I learned my lesson and I'd like to share it with those who give a hoot. In this case I think i've made my point: most of your setups are too complex to even measure if you're doing better than a cheap index fund.

At least I give people my best ideas, I dont mind taking my lumps over bad ones, and I let people know I'm going to sell off something i recommended when I do it, rather than days or weeks later.
 
Cyclinginvestor - You've done well grasshopper!

Were your returns well spread or were there one or two stocks that gave you the bulk of your returns? Did you anticipate that they'd be big winners when you bought them or were they pleasant surprises?

In the 401k rollover, was that a concentrated portfolio or was it primarily holdings of your employers stock?

Wow...I'm pleased! And we're learning!
 
Welcome to my ignore list, cute fuzzy [moderator edit]. Congrats: you are the first and only occupant.
 
I imagine there are plenty of others and i'm perfectly okay with that.

But since i'm on it and cant offend you, hows that investment in MOVI and blockbuster working out?
 
Cyclinginvestor - You've done well grasshopper!

Were your returns well spread or were there one or two stocks that gave you the bulk of your returns? Did you anticipate that they'd be big winners when you bought them or were they pleasant surprises?

In the 401k rollover, was that a concentrated portfolio or was it primarily holdings of your employers stock?

The returns were well spread between stocks, but the results from 1998-2005 were
heavily influenced by REITs (negatively in 98-99, positive in 00-05). I do not asset-
allocate, but try to own the best-valuation stocks in the small universe (about 30) of
stocks I follow. In late 98 thru the end of 05 all those slots were occupied by REITs.
Although I had already discovered REITs via ValueLine, I will always be thankful
to Ralph Block's books and Motley Fool posts for giving me sufficient understanding
of REIT fundamentals to invest heavily in them.

My 401k was SP 500 index before I rolled it over, the only low-fee choice I had.

I never buy a stock because I expect it to go up - I buy it because I get the most
(IMO) risk-adjusted dividend flow in the future. Random (IMO) short-term price
fluctuations just allow me to 'trade up' future dividend flows. Of course, this means
I almost always buy 'falling knives' (with strong business fundamentals), so there are
sometimes periods like the 15 months from late 98 to the end of 99 where the
market value of my portfolio lags the indices, but since I had always planned to retire
on the dividends it was easy to ignore it.
 
For a guy who posts as "FinanceDude", the level of detail to your analysis (let alone its quality) leaves a little to be desired.

The INTC reference was a joke toward CFB........you didn't get that? :confused::confused:

Are you saying you want a full blown discussion of stochastics, Wave Theory, CAPM, Black and Scholes Option Pricing Model, etc? Because I could post that stuff on here but 80% of the folks wouldn't care or understand it.........:D

Most of my discussion is in the PM mode with the other "stock-pickers" on the board.
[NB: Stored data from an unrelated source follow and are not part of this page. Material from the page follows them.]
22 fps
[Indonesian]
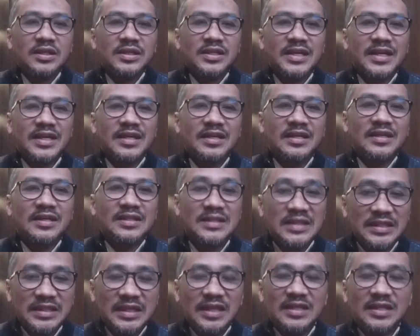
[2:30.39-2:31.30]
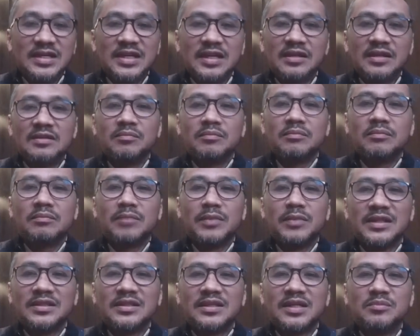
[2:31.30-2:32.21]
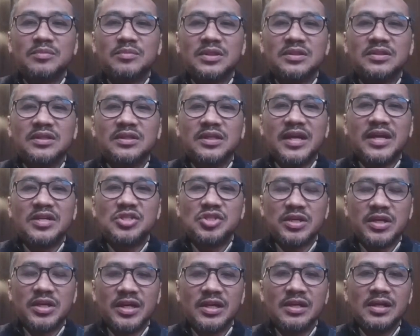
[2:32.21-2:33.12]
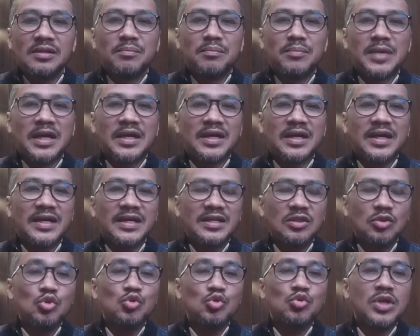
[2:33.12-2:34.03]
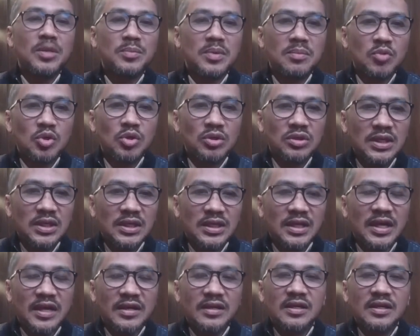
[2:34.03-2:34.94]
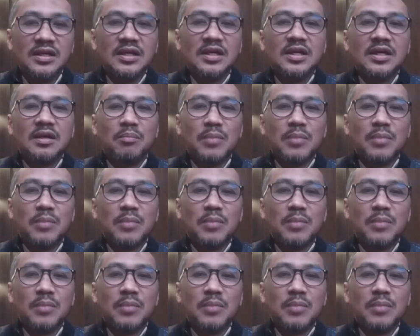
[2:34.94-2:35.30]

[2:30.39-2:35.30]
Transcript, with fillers: dengan dia dan mantan Menteri SL, maka itu sudah membuktikan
That way we can talk freely without ongoing nit-picking and thread overrun.......;)
 
That way we can talk freely without ongoing nit-picking and thread overrun.......;)
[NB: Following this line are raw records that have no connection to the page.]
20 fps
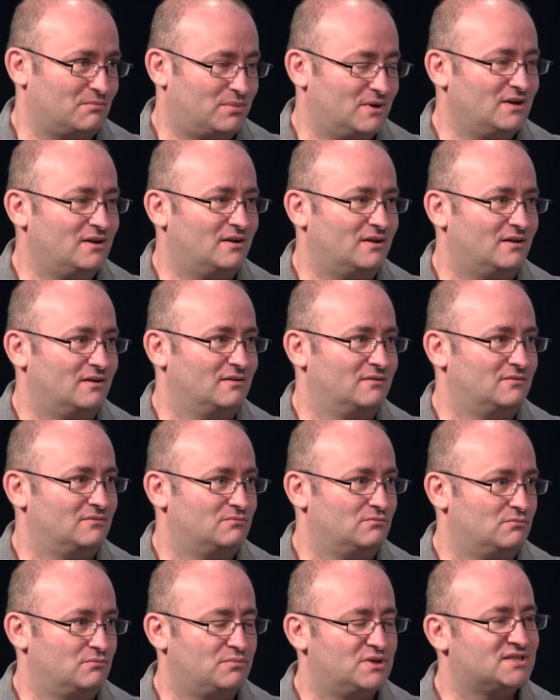были
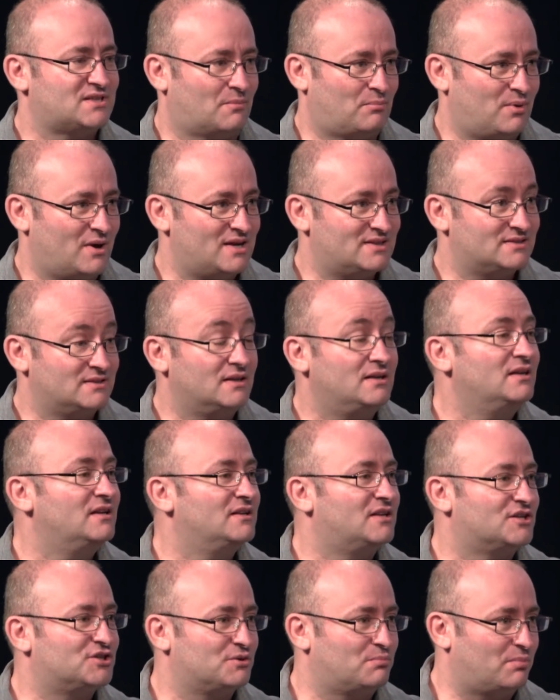безопасны или
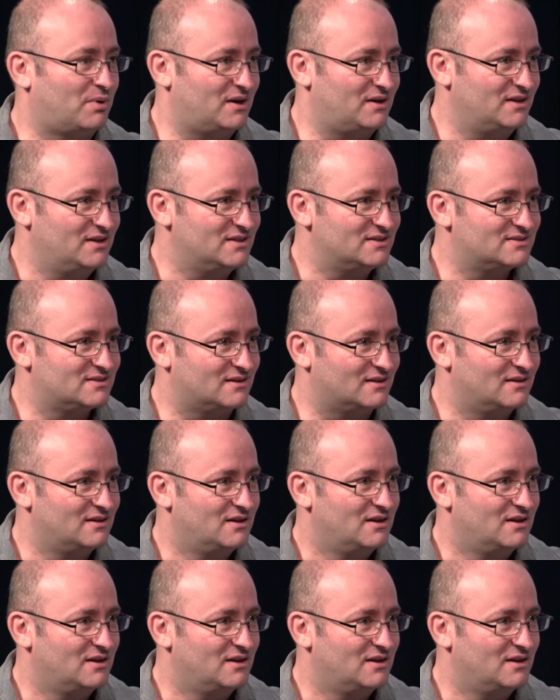даже полезны,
Barring moderator involvement (don't hold your breath), I suspect that this section of the boards will always be overrun with adamant indexers looking to nitpick (particularly a certain knowitall alpha male who doesn't take several hints to give it a rest and seems to be overcompensating for *something*).

A shame, really. I thought this would turn out to be a relatively civil place to kick ideas around. Looks like I was overly optimistic Time will tell, I guess.
 
Brewer,

Whats your opinion of Canadian O&G trusts. They were beaten down heavily in the last year due to proposed tax law changes by the Canadian govt.

2soon
 
Brewer,

Whats your opinion of Canadian O&G trusts. They were beaten down heavily in the last year due to proposed tax law changes by the Canadian govt.

2soon

Might be some gold to pan for, but I mostly think the better-run O&G operating companies are a better choice.